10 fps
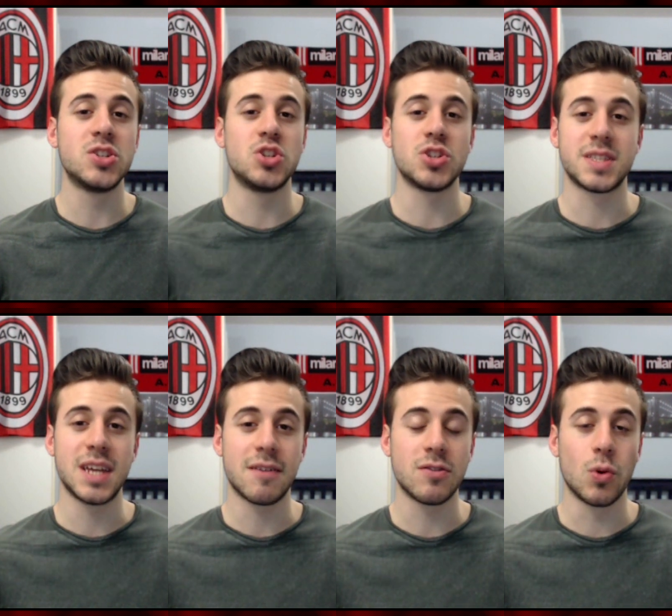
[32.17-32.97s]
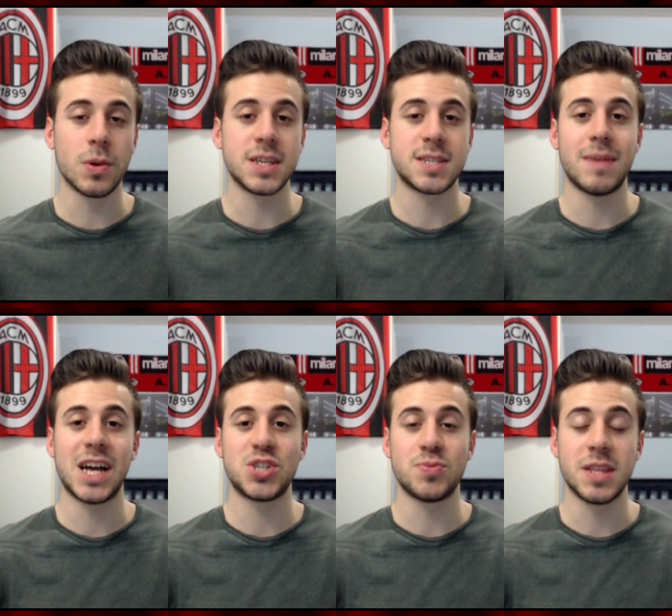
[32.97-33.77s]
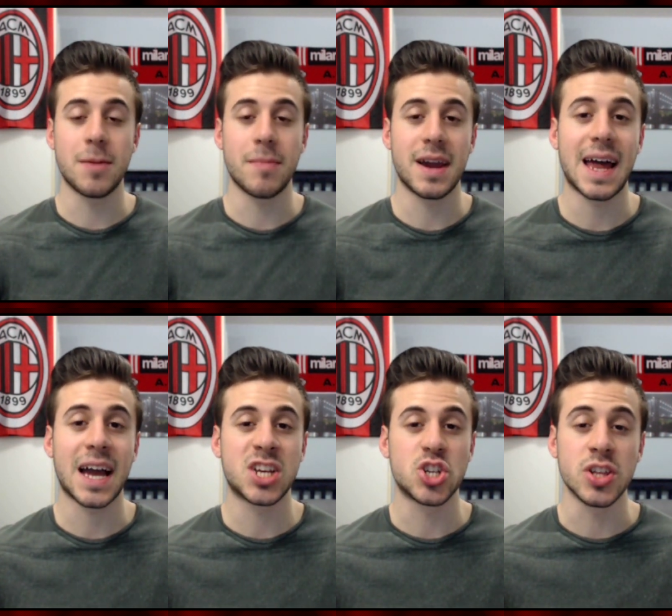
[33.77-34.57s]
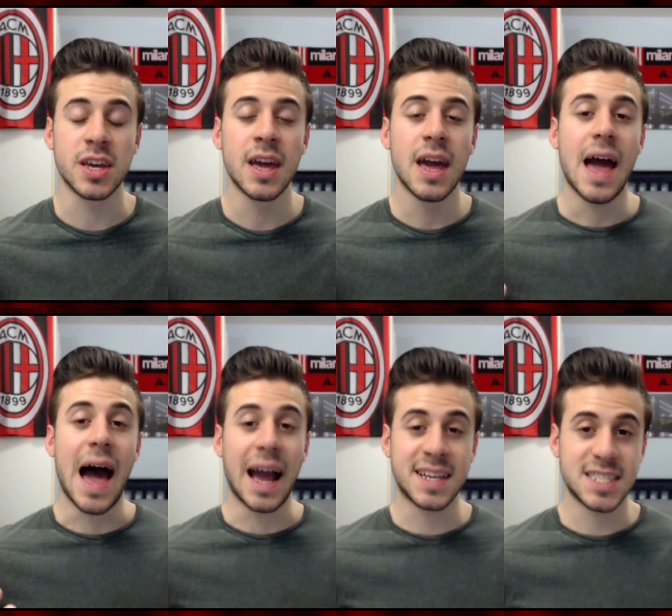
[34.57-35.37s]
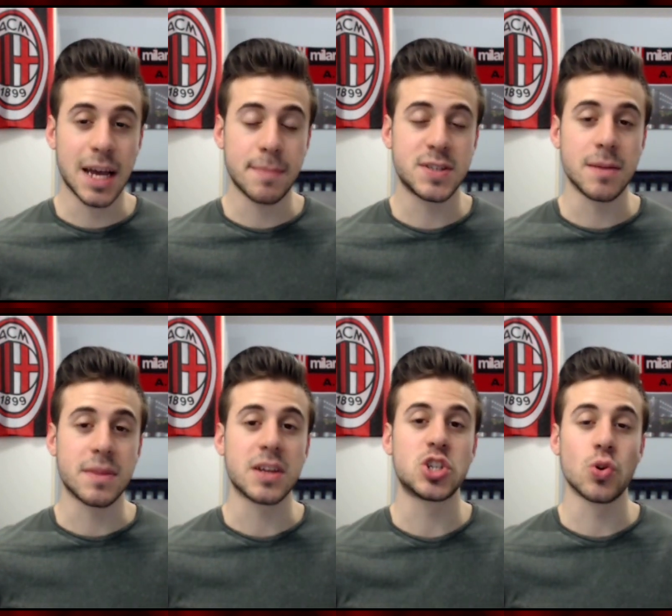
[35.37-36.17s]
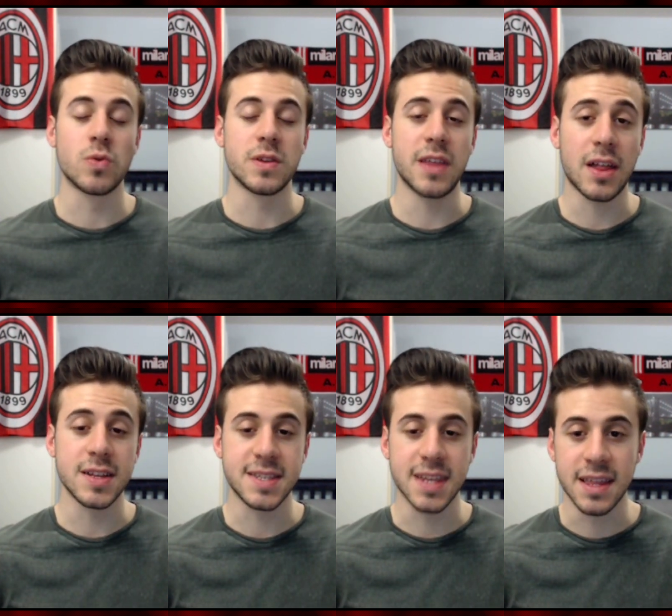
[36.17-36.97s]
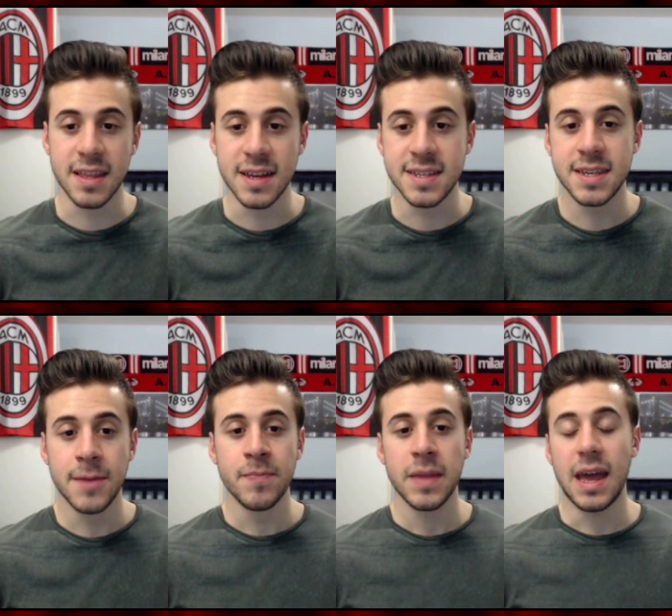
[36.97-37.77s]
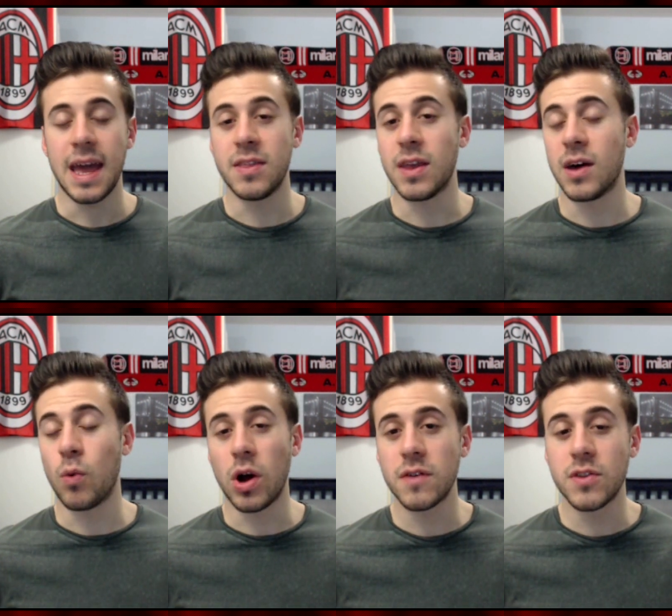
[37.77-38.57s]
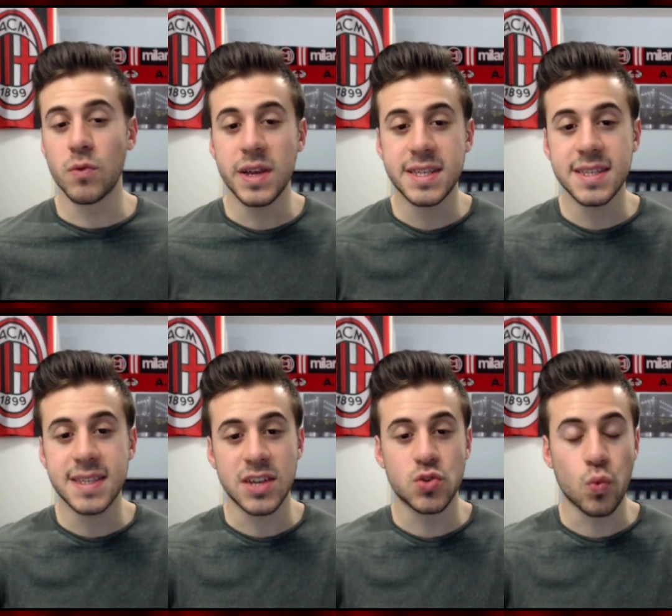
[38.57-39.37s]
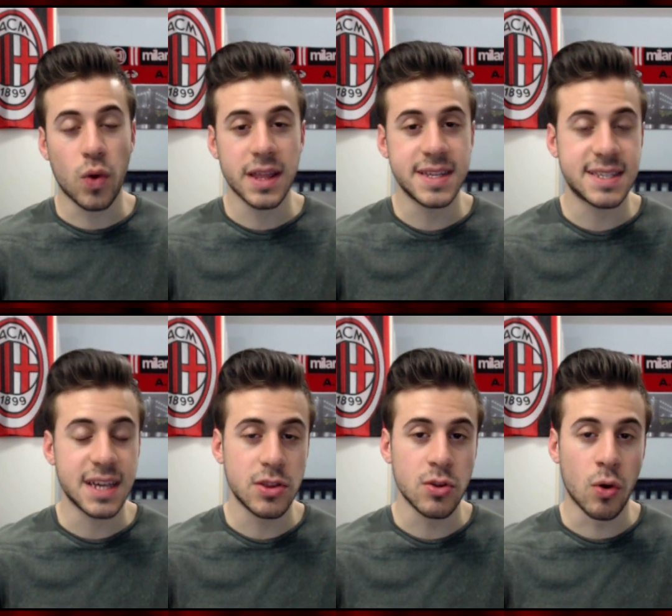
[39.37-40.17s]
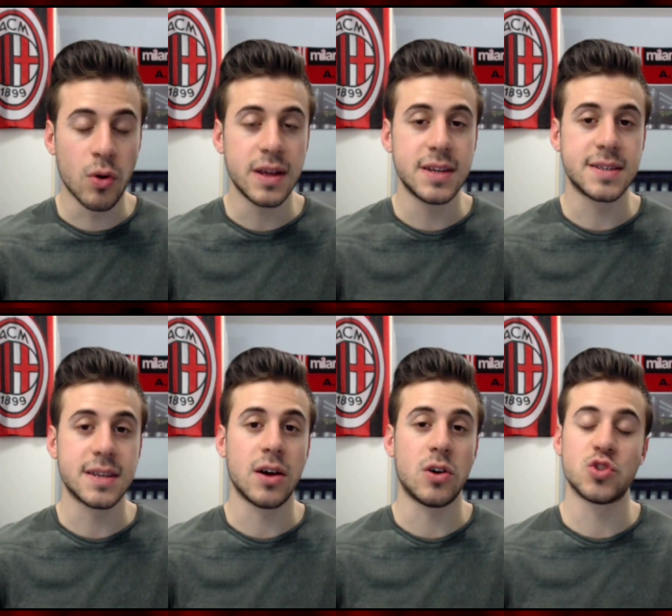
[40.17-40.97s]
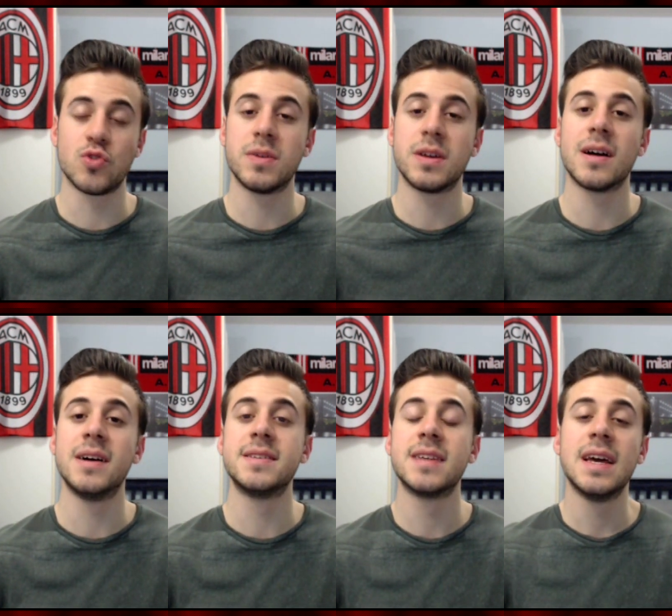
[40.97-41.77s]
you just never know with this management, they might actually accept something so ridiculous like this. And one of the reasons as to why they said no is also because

_ _ _ _ _ _ _

Work task: Set down, word for word, the line that holds "[32.17-32.97s]" and all lines after it to the end of the entries above, but not the pictures.

Task result:
[32.17-32.97s]
[32.97-33.77s]
[33.77-34.57s]
[34.57-35.37s]
[35.37-36.17s]
[36.17-36.97s]
[36.97-37.77s]
[37.77-38.57s]
[38.57-39.37s]
[39.37-40.17s]
[40.17-40.97s]
[40.97-41.77s]
you just never know with this management, they might actually accept something so ridiculous like this. And one of the reasons as to why they said no is also because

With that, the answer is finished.